__REQUIRED WORK__.
Without the pictures, restate all of the data below word for word.

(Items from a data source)
:::::

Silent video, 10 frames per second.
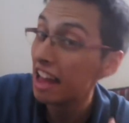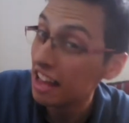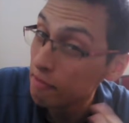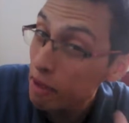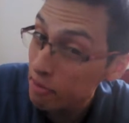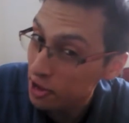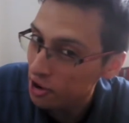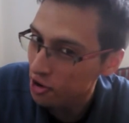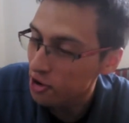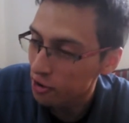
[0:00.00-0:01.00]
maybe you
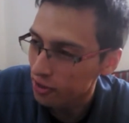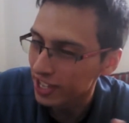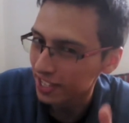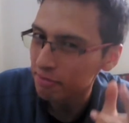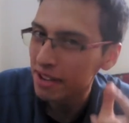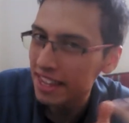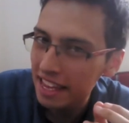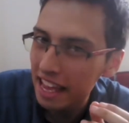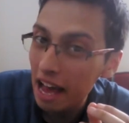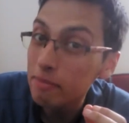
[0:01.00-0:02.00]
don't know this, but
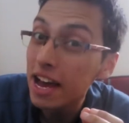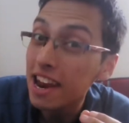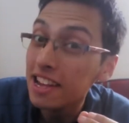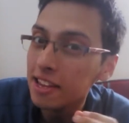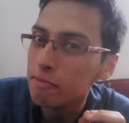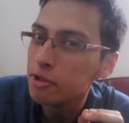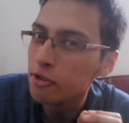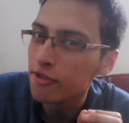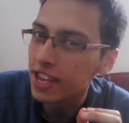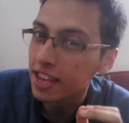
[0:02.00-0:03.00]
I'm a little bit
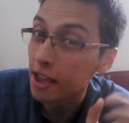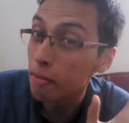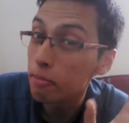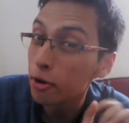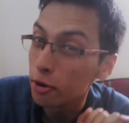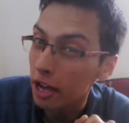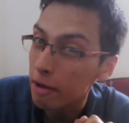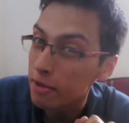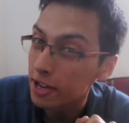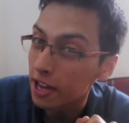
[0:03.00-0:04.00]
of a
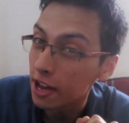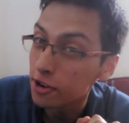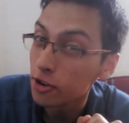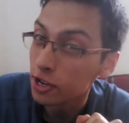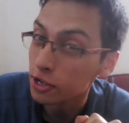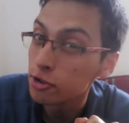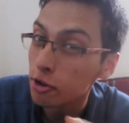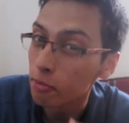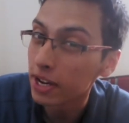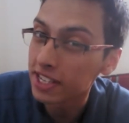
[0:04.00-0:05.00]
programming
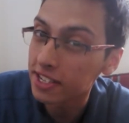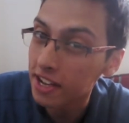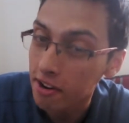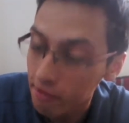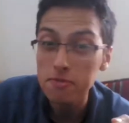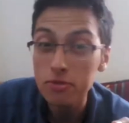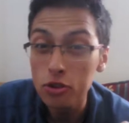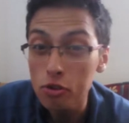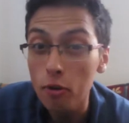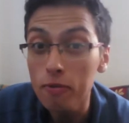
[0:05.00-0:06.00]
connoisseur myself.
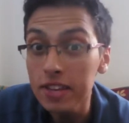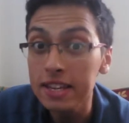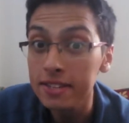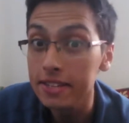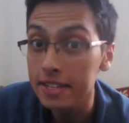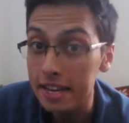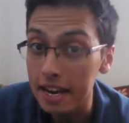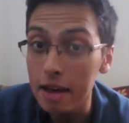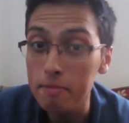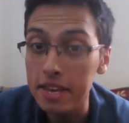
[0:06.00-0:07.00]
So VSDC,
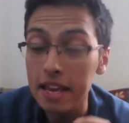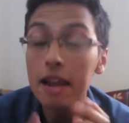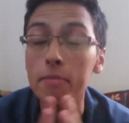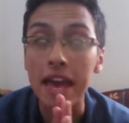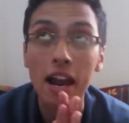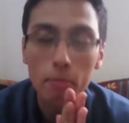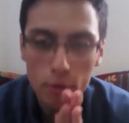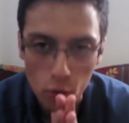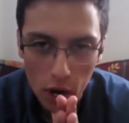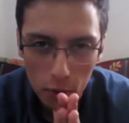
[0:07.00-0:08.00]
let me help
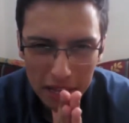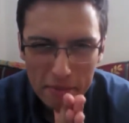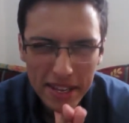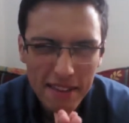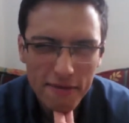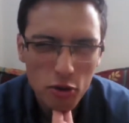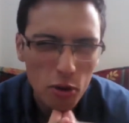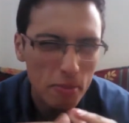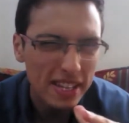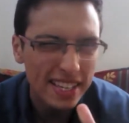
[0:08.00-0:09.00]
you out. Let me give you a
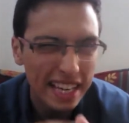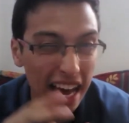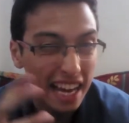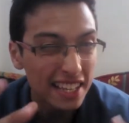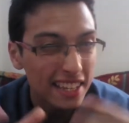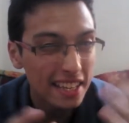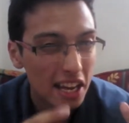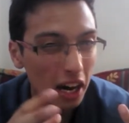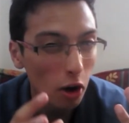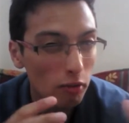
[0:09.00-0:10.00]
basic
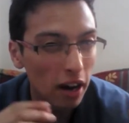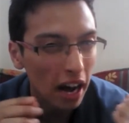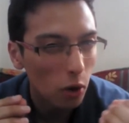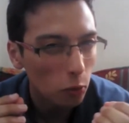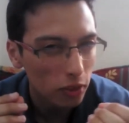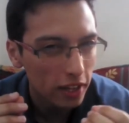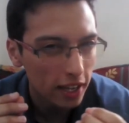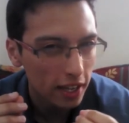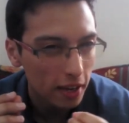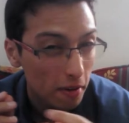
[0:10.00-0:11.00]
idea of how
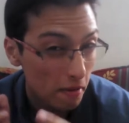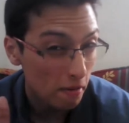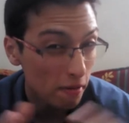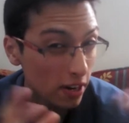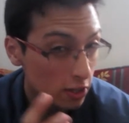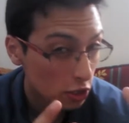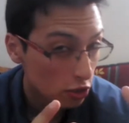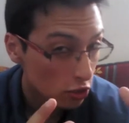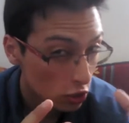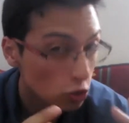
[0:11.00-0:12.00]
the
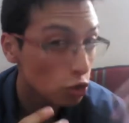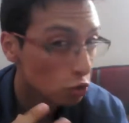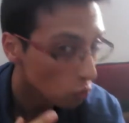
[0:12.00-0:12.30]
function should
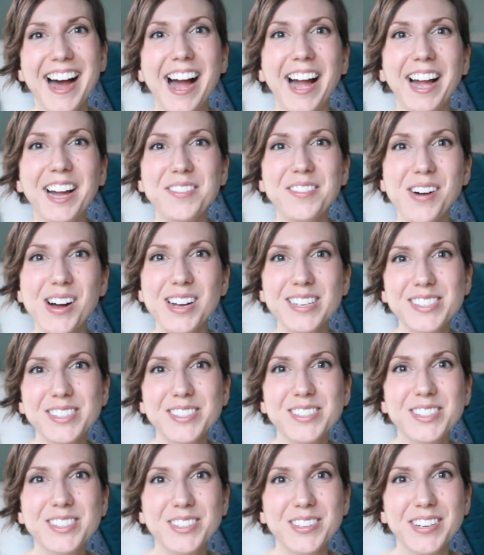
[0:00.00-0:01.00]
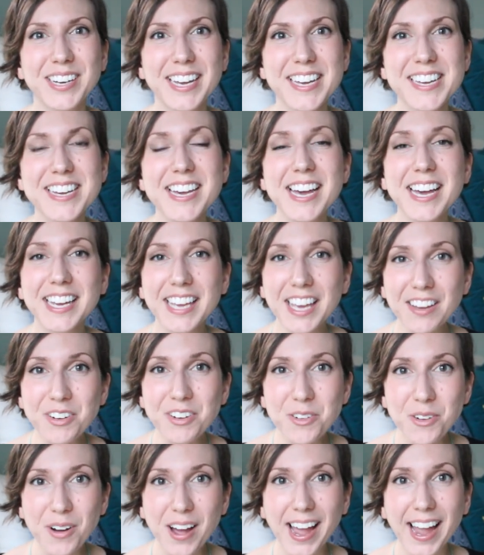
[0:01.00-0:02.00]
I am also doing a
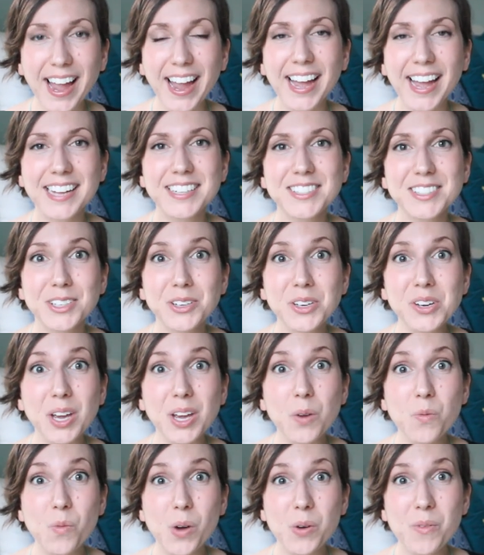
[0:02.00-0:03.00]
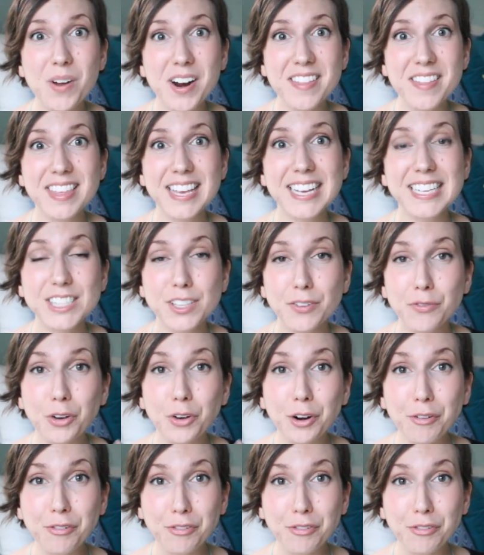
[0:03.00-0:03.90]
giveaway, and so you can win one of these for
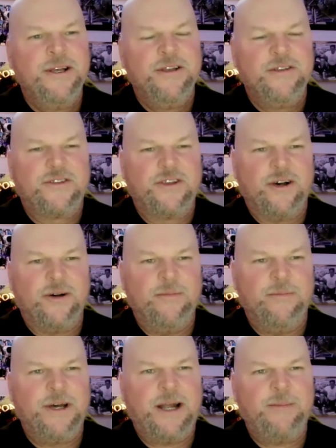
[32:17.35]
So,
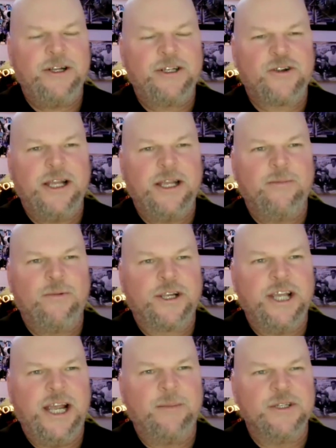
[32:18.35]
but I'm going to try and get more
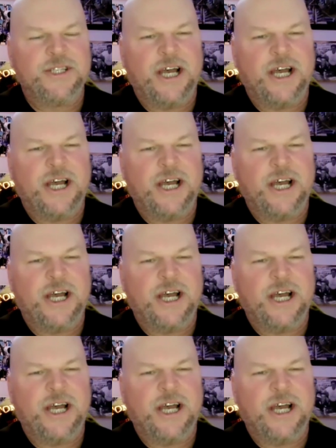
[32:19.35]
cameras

:::::

__EXERCISE OUTPUT__.
Silent video, 10 frames per second.
[0:00.00-0:01.00]
maybe you
[0:01.00-0:02.00]
don't know this, but
[0:02.00-0:03.00]
I'm a little bit
[0:03.00-0:04.00]
of a
[0:04.00-0:05.00]
programming
[0:05.00-0:06.00]
connoisseur myself.
[0:06.00-0:07.00]
So VSDC,
[0:07.00-0:08.00]
let me help
[0:08.00-0:09.00]
you out. Let me give you a
[0:09.00-0:10.00]
basic
[0:10.00-0:11.00]
idea of how
[0:11.00-0:12.00]
the
[0:12.00-0:12.30]
function should
[0:00.00-0:01.00]
[0:01.00-0:02.00]
I am also doing a
[0:02.00-0:03.00]
[0:03.00-0:03.90]
giveaway, and so you can win one of these for
[32:17.35]
So,
[32:18.35]
but I'm going to try and get more
[32:19.35]
cameras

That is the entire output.